▸ Records provided:
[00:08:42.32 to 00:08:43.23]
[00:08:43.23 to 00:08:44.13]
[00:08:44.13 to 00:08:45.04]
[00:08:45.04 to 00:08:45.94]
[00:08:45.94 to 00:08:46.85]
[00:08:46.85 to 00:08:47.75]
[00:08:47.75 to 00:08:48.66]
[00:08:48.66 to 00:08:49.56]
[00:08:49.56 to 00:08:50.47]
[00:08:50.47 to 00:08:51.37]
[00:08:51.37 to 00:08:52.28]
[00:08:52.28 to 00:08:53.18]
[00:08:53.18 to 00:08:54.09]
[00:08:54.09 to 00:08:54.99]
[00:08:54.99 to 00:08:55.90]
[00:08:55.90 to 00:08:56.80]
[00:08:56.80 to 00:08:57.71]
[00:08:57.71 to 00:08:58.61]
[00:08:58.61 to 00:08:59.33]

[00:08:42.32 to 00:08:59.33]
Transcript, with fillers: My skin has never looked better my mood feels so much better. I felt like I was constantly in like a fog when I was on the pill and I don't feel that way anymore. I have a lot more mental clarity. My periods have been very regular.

* * *

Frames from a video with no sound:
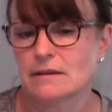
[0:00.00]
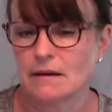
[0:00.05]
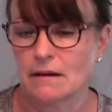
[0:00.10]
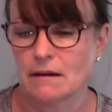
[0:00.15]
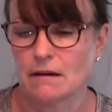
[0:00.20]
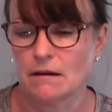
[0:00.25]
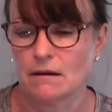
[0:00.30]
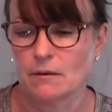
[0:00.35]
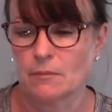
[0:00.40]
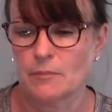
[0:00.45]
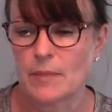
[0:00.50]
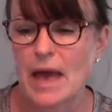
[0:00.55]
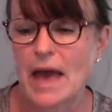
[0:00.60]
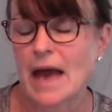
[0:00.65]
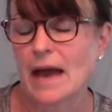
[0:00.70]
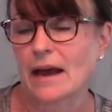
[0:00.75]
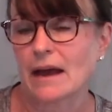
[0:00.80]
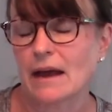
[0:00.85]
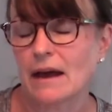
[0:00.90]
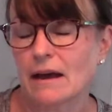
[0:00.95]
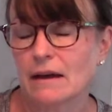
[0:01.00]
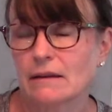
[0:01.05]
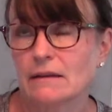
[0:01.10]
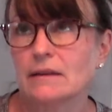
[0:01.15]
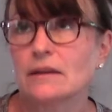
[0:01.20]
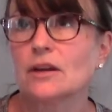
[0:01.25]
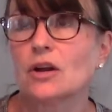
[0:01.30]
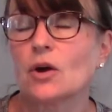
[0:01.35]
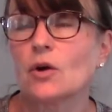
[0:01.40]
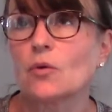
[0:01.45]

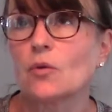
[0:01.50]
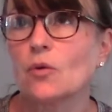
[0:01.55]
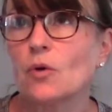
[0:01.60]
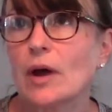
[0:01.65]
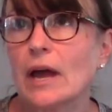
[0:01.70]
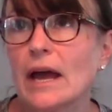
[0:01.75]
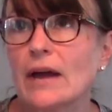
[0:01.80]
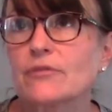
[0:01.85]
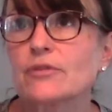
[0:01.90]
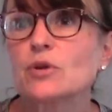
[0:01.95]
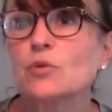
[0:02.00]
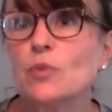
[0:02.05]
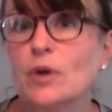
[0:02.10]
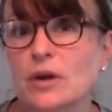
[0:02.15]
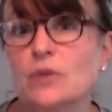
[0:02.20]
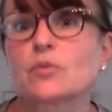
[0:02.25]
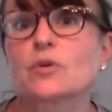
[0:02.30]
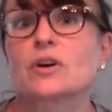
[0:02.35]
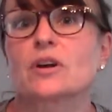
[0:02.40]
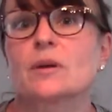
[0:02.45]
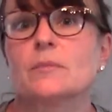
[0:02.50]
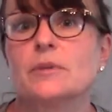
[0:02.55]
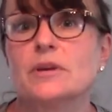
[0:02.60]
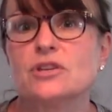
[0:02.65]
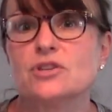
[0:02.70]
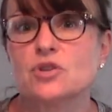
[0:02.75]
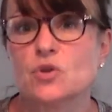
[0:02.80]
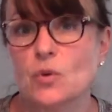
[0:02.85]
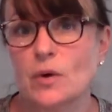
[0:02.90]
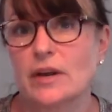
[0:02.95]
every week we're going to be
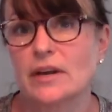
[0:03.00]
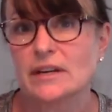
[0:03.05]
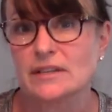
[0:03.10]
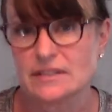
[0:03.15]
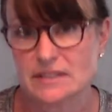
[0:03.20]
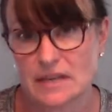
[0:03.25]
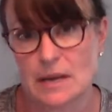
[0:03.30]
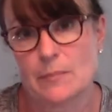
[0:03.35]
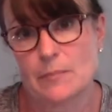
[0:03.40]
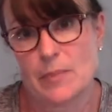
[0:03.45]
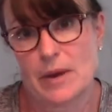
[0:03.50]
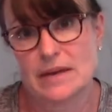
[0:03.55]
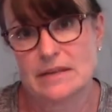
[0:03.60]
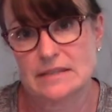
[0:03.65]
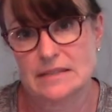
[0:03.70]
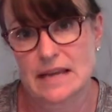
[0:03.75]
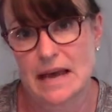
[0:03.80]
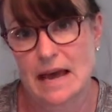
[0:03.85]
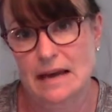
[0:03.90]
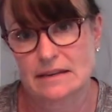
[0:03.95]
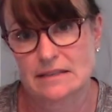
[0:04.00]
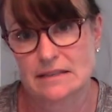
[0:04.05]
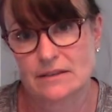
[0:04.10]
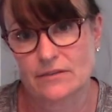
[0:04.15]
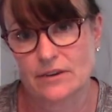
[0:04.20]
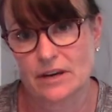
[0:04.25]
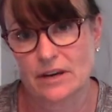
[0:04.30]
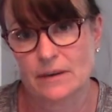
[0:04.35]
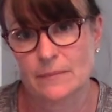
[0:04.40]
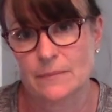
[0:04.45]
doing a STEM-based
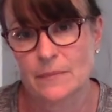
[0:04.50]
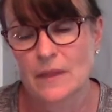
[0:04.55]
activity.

▸ Required work: Write out only the lines that run from the line containing "[00:08:58.61 to 00:08:59.33]" through the line containing "Transcript, with fillers: My", both included, exactly as they appear above.

▸ Written solution:
[00:08:58.61 to 00:08:59.33]

[00:08:42.32 to 00:08:59.33]
Transcript, with fillers: My skin has never looked better my mood feels so much better. I felt like I was constantly in like a fog when I was on the pill and I don't feel that way anymore. I have a lot more mental clarity. My periods have been very regular.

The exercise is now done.